Two people familiar with the Chamber investigation said certain technical aspects of the attack suggested it was carried out by a known group operating out of China. It isn't clear exactly how the hackers broke in to the Chamber's systems. Evidence suggests they were in the network at least from November 2009 to May 2010.
Stan Harrell, chief information officer at the Chamber, said federal law enforcement told the group: "This is a different level of intrusion" than most hacking. "This is much more sophisticated."
Chamber President and Chief Executive Thomas J. Donahue first learned of the breach in May 2010 after he returned from a business trip to China. Chamber officials tapped their contacts in government for recommendations for private computer investigators, then hired a team to diagnose the breach and overhaul the Chamber's defenses.
They first watched the hackers in action to assess the operation. The intruders, in what appeared to be an effort to ensure continued access to the Chamber's systems, had built at least a half-dozen so-called back doors that allowed them to come and go as they pleased, one person familiar with the investigation said. They also built in mechanisms that would quietly communicate with computers in China every week or two, this person said.

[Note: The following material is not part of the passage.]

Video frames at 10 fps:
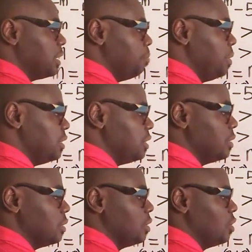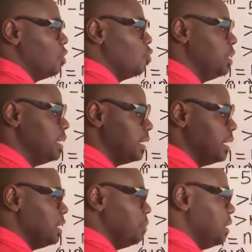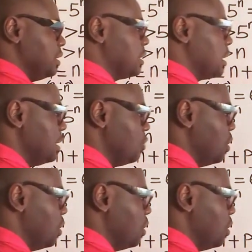same base, we neglect the bases and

The intruders used tools that allowed them to search for key words across a range of documents on the Chamber's network, including searches for financial and budget information, according to the person familiar with the investigation. The investigation didn't determine whether the hackers had taken the documents turned up in the searches.

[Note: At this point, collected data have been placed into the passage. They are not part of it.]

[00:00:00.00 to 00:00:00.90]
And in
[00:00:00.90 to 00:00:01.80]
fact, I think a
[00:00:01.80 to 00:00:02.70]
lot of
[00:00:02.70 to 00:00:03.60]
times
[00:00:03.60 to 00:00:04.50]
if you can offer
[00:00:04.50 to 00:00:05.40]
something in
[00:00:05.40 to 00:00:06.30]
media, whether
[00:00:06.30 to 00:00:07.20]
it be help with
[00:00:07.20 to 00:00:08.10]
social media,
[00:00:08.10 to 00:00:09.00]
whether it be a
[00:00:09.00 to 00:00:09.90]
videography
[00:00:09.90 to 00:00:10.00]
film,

When sophisticated cyberspies have access to a network for many months, they often take measures to cover their tracks and to conceal what they have stolen.

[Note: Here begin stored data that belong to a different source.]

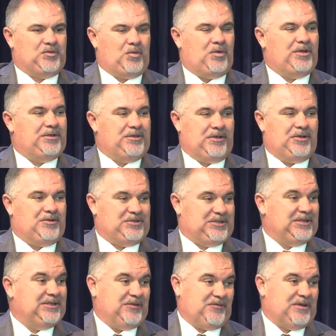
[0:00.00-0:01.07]
One, to
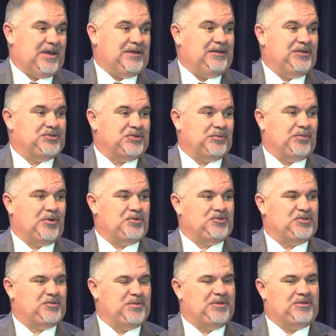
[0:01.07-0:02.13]
see different ideas and
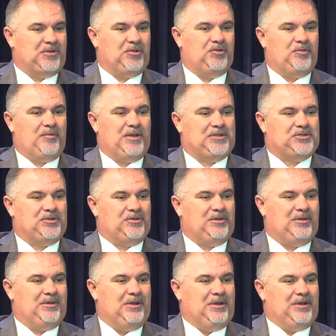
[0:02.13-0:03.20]
approaches, but two, to make sure
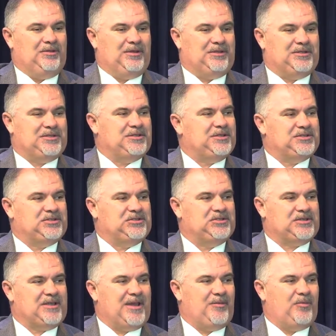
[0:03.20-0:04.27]
that the citizens of
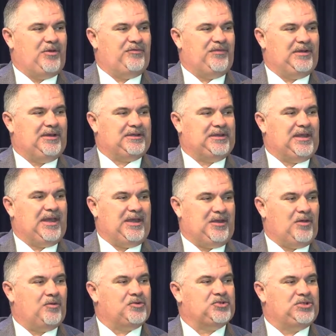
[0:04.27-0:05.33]
the Commonwealth felt like they had
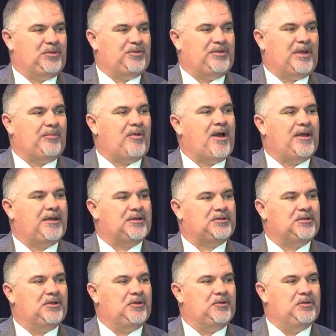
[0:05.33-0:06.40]
ownership of that product
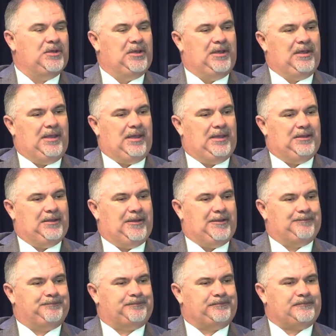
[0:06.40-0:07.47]
too. And
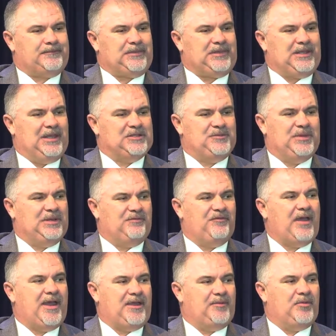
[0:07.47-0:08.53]
that's been
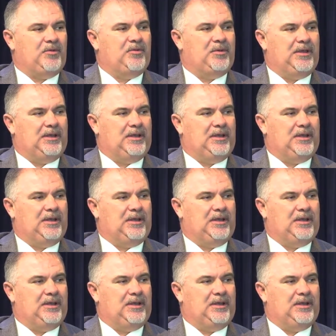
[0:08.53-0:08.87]
invaluable.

To beef up security, the Chamber installed more sophisticated detection equipment and barred employees from taking the portable devices they use every day to certain countries, including China, where the risk of infiltration is considered high. Instead, Chamber employees are issued different equipment before their trips—equipment that is checked thoroughly upon their return.
Chamber officials say they haven't been able to keep intruders completely out of their system, but now can detect and isolate attacks quickly.
The Chamber continues to see suspicious activity, they say. A thermostat at a town house the Chamber owns on Capitol Hill at one point was communicating with an Internet address in China, they say, and, in March, a printer used by Chamber executives spontaneously started printing pages with Chinese characters.
"It's nearly impossible to keep people out. The best thing you can do is have something that tells you when they get in," said Mr. Chavern, the chief operating officer. "It's the new normal. I expect this to continue for the foreseeable future. I expect to be surprised again."
--Owen Fletcher in Beijing contributed to this article.